GIVEN INFORMATION START

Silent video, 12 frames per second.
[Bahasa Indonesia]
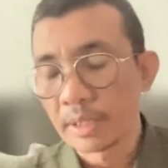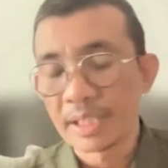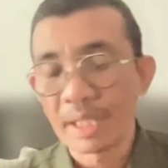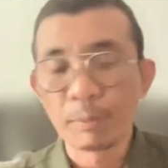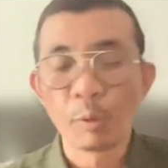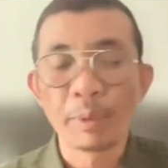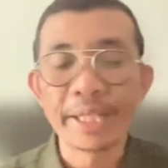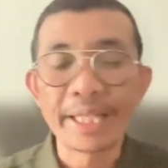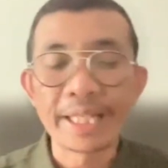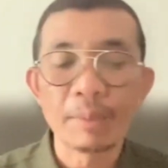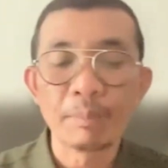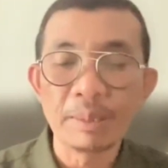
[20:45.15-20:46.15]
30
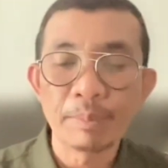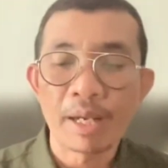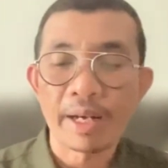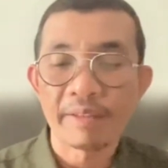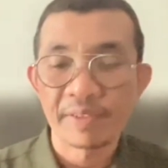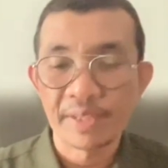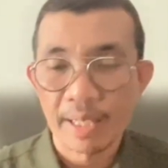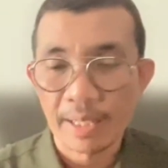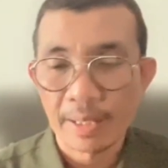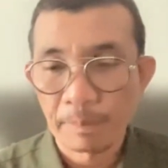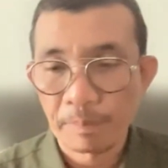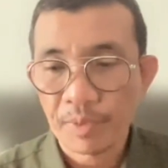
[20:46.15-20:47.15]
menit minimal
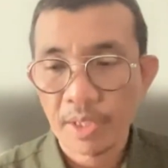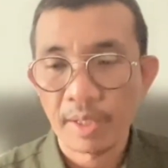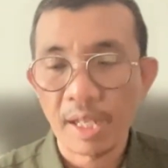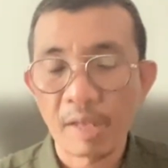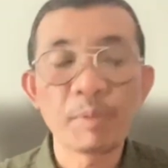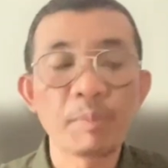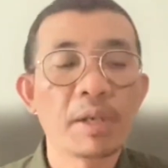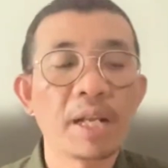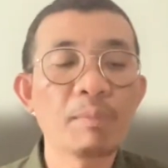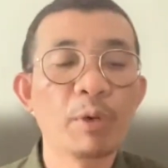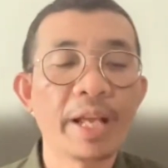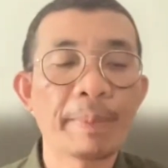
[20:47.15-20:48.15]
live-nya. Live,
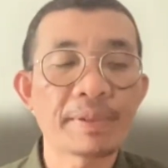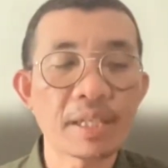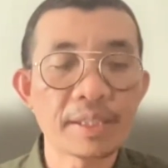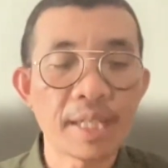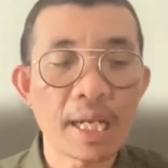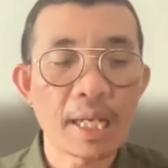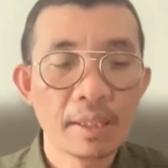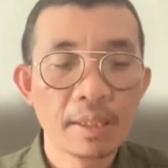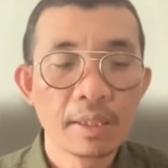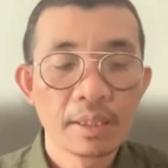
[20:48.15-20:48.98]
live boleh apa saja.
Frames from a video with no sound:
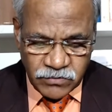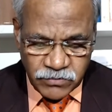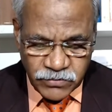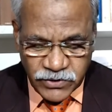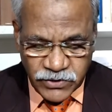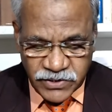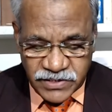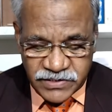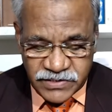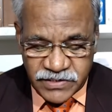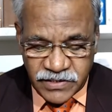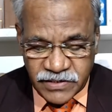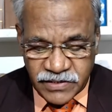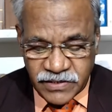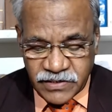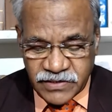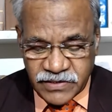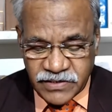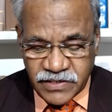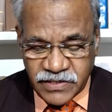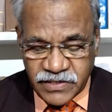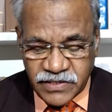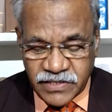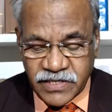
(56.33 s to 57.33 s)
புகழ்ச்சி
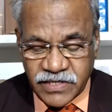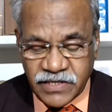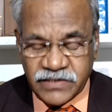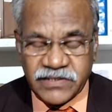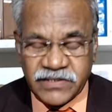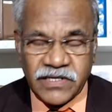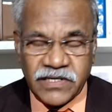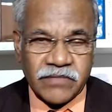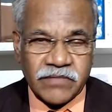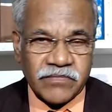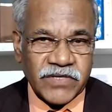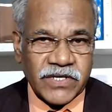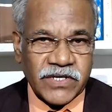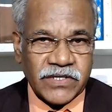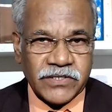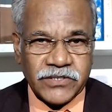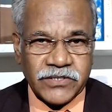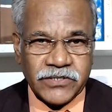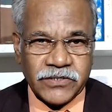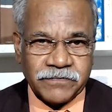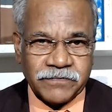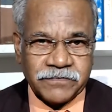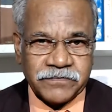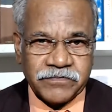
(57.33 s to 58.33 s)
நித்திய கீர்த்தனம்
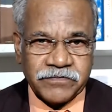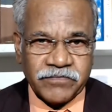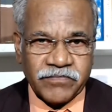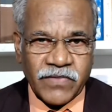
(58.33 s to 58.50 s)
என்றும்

GIVEN INFORMATION END

• YOUR ASSIGNMENT:
Copy nothing but the lines from the line that contains "Frames from a" through the end of the listing, exactly, and keep pictures out of it.

• YOUR SOLUTION:
Frames from a video with no sound:
(56.33 s to 57.33 s)
புகழ்ச்சி
(57.33 s to 58.33 s)
நித்திய கீர்த்தனம்
(58.33 s to 58.50 s)
என்றும்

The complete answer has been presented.